According to the language in the charge that will be addressed at the meeting on June 19, Dhaliwal is accused of:

• Failing to disclose contributions received: A total of eight campaign contributions were left off of filing statements. All of the donations came during a five-month period from May of 2010 through October of 2010, and, seven of the contributions weren’t listed on campaign contribution disclosure forms until three years after they were made. The campaign donations, totaling $4,600, came from M&J Transportation, Dhoot Bros. Partnership Inc., Ranjit and Meena Chandowalia, Balbir and Jogjinder Bhangal, Sodhi and Jaswinder Sidhu, K S Trucking, Dhaba Indian Cuisine and Balwant Sandhu. Sandhu’s contribution was disclosed in January of 2013 – the earliest of the eight that were listed as problematic.
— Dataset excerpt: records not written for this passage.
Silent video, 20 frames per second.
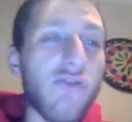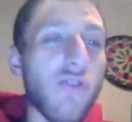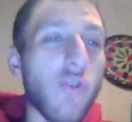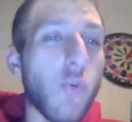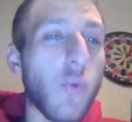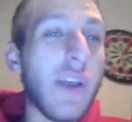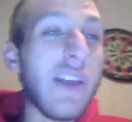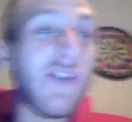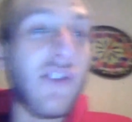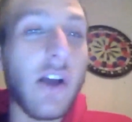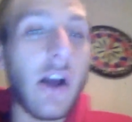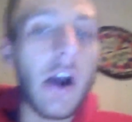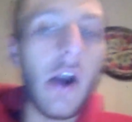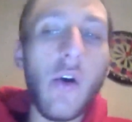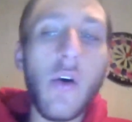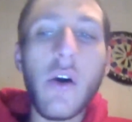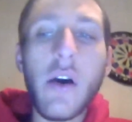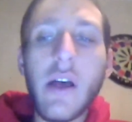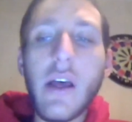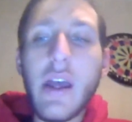2 weeks
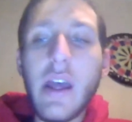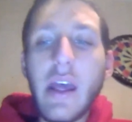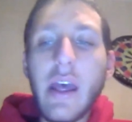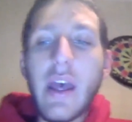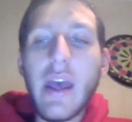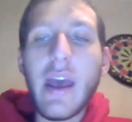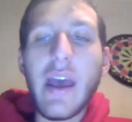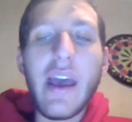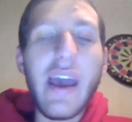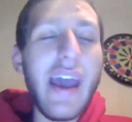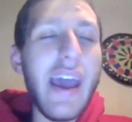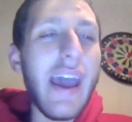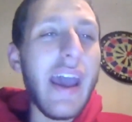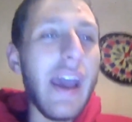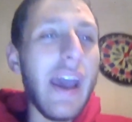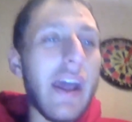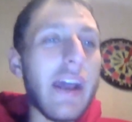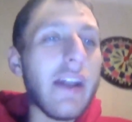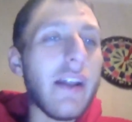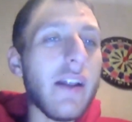ago,
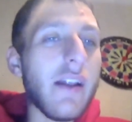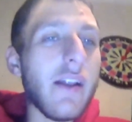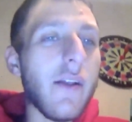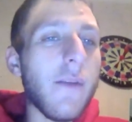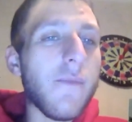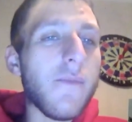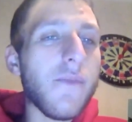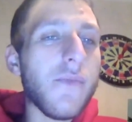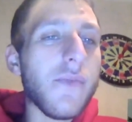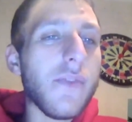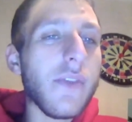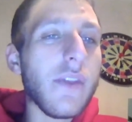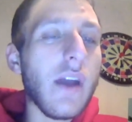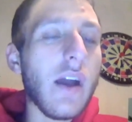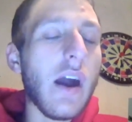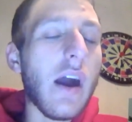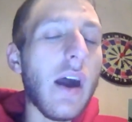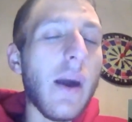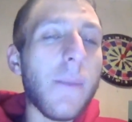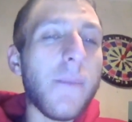and
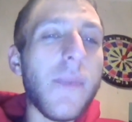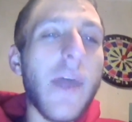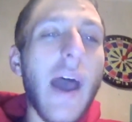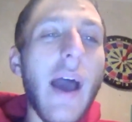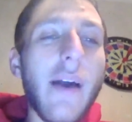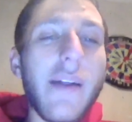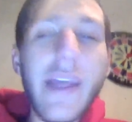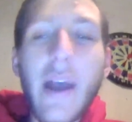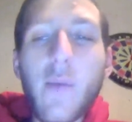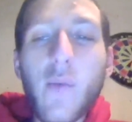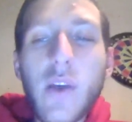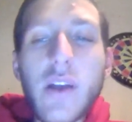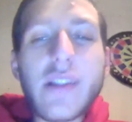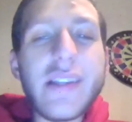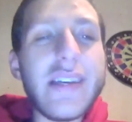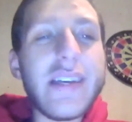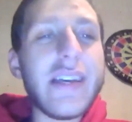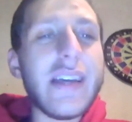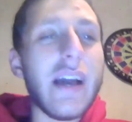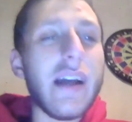that
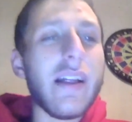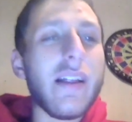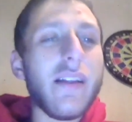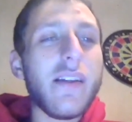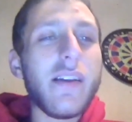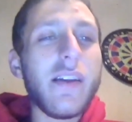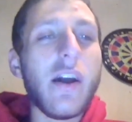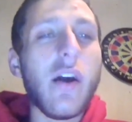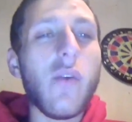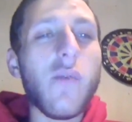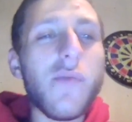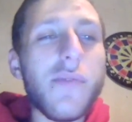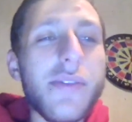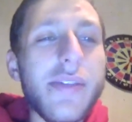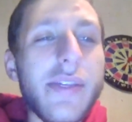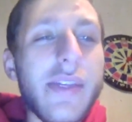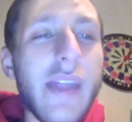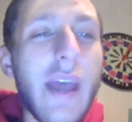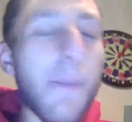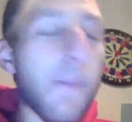really,
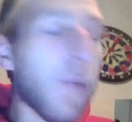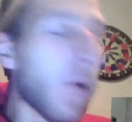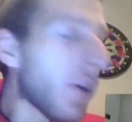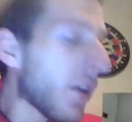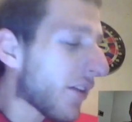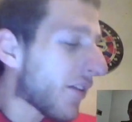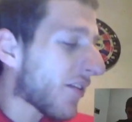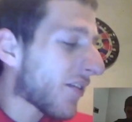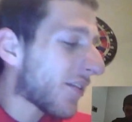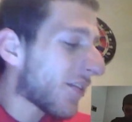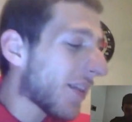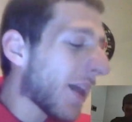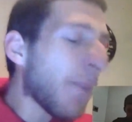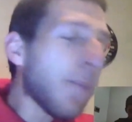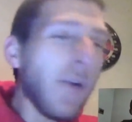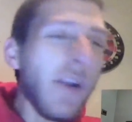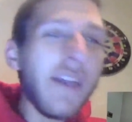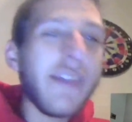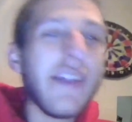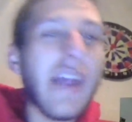that put
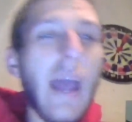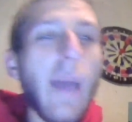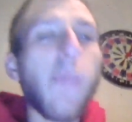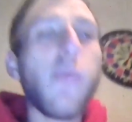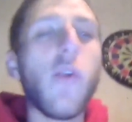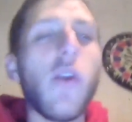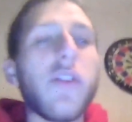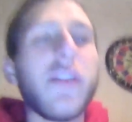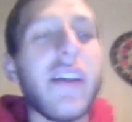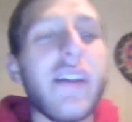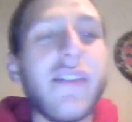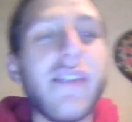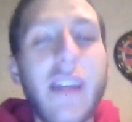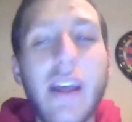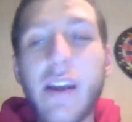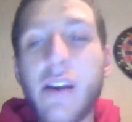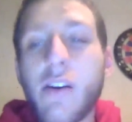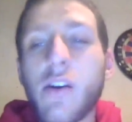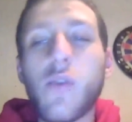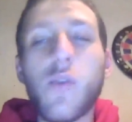a damper on things
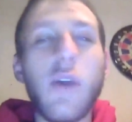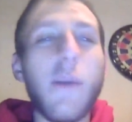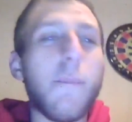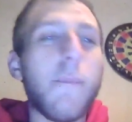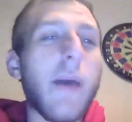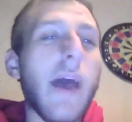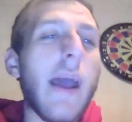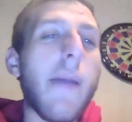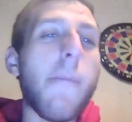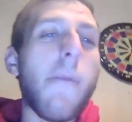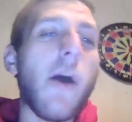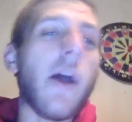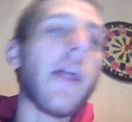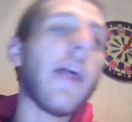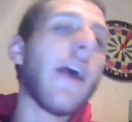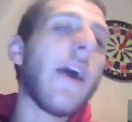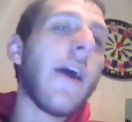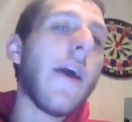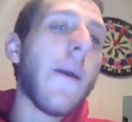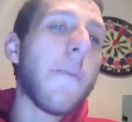here in Green Bay.
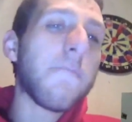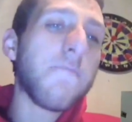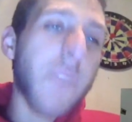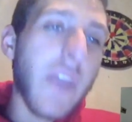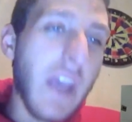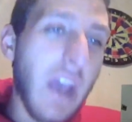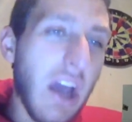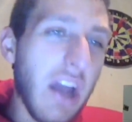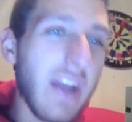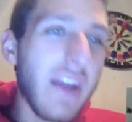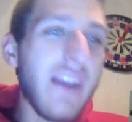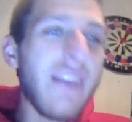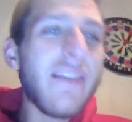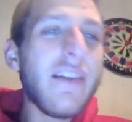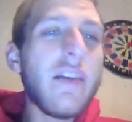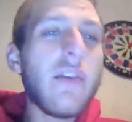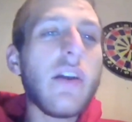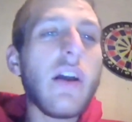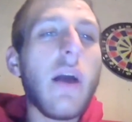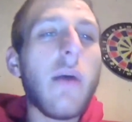But they had an
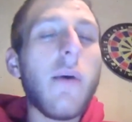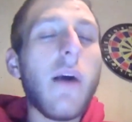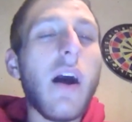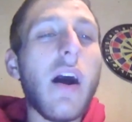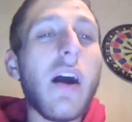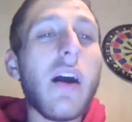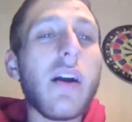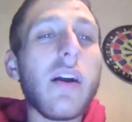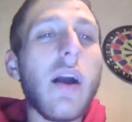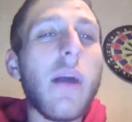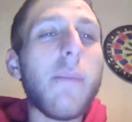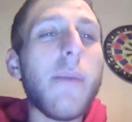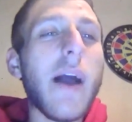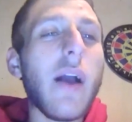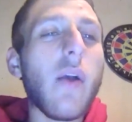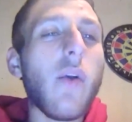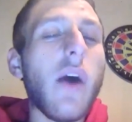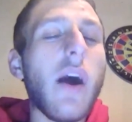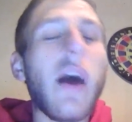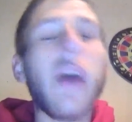easy
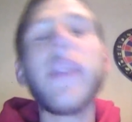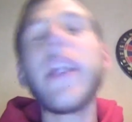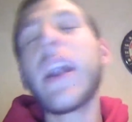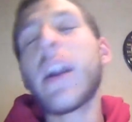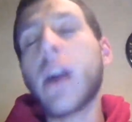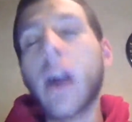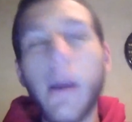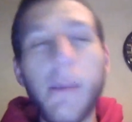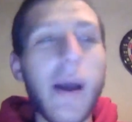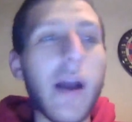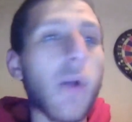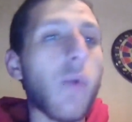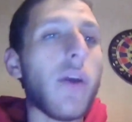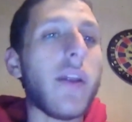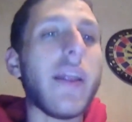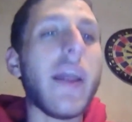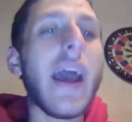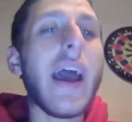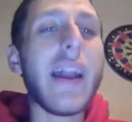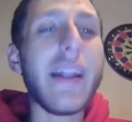comeback, not a comeback
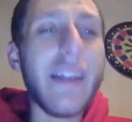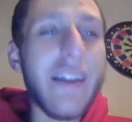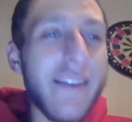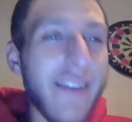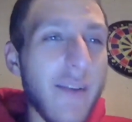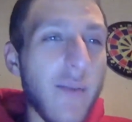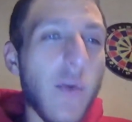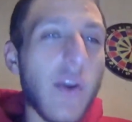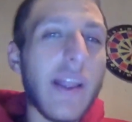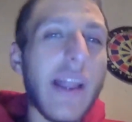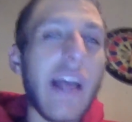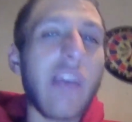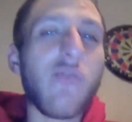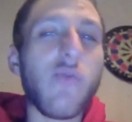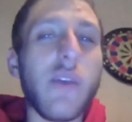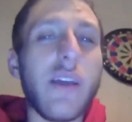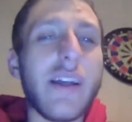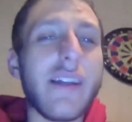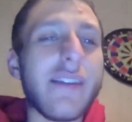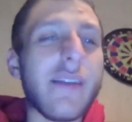win. They had an easy win
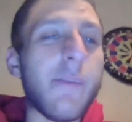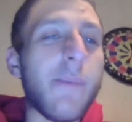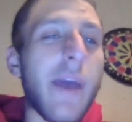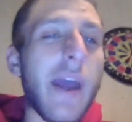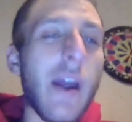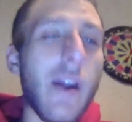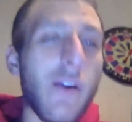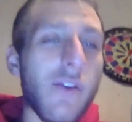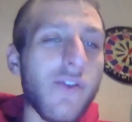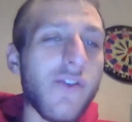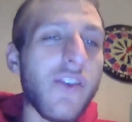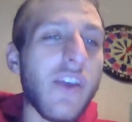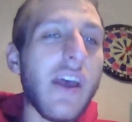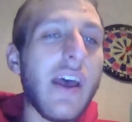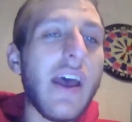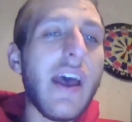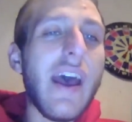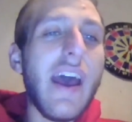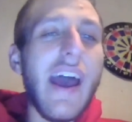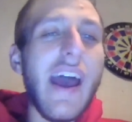last week against the Bears,
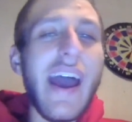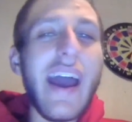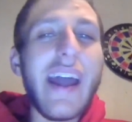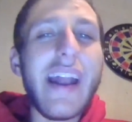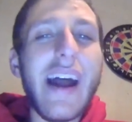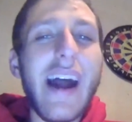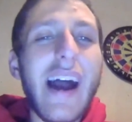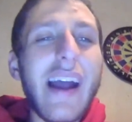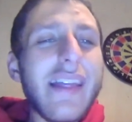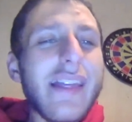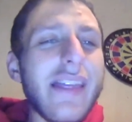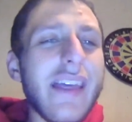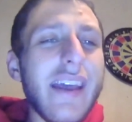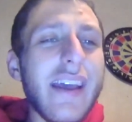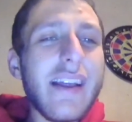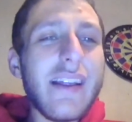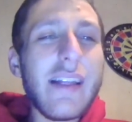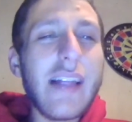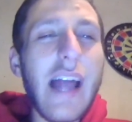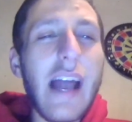and I
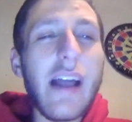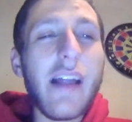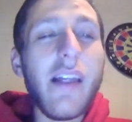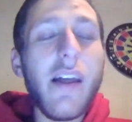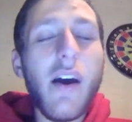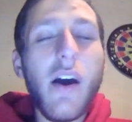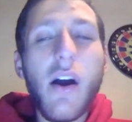think that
According to the document, he made it Oct. 20, 2010. Sandhu, who was a candidate for city council, made a public declaration that he donated $500 to Dhaliwal’s campaign and the check was cashed but never disclosed. He accused Dhaliwal during a public meeting of “money laundering activity” and told the council that he would be referring the matter to the FPPC for an investigation. The Bulletin obtained a facsimile copy of the check – it was posted to an account on Nov. 8, 2010, but wasn’t disclosed until three months after Sandhu raised the issue in the public forum.

• Failing to disclose economic interests: During a 14-month period from April of 2010 through June of 2011, Dhaliwal allegedly received $17,500 in loans that he never included as sources of income. The loans came in the form of five separate checks – three of them, totaling $7,500, came from Sandhu – and failing to disclose them was a violation of the government code.

According to the report, Dhaliwal’s campaign exhibited a pattern of activity that required investigation and upon further review, revealed glaring inconsistencies and violations that warranted financial penalties.

“Failing to disclose contributions totaling $4,600, which were deposited into a personal bank account, is more egregious than typical non-disclosure violations,” the order reads. “The failure to disclose the contributions, combined with the fact that these contributions were donated into a personal bank account and neither reimbursement nor disclosure occurred until 2013 when the FPPC investigation commenced, warrants higher fines.”

The report goes on to explain that during an interview, Dhaliwal explained that during his 2010 campaign he was under duress due to family illness and didn’t have a dedicated treasurer at the time – relying on friends and family members to take care of the financial details of the case.

Dhaliwal did, the report says, cooperate fully with the investigation – producing personal bank records when asked, hiring a professional treasurer to handle all financial matters moving forward and fixed all past campaign reporting mistakes and errors.

With respect to the loans that he received, the commission found no evidence that he voted on any issue involving the businesses or individuals involved in those transactions.

But the damage, the report said, is in removing the public transparency that the public has come to expect during campaign cycles.

“The public harm inherent in these types of violations, where pertinent information is not disclosed by the committee, is that the public is deprived of a means to discover the identity of contributors, the amount contributed, and the nature of the committee’s campaign expenses,” the commission wrote. “Failure to disclose income on a statement of economic interests deprives the public of knowledge about the economic interests of public officials.”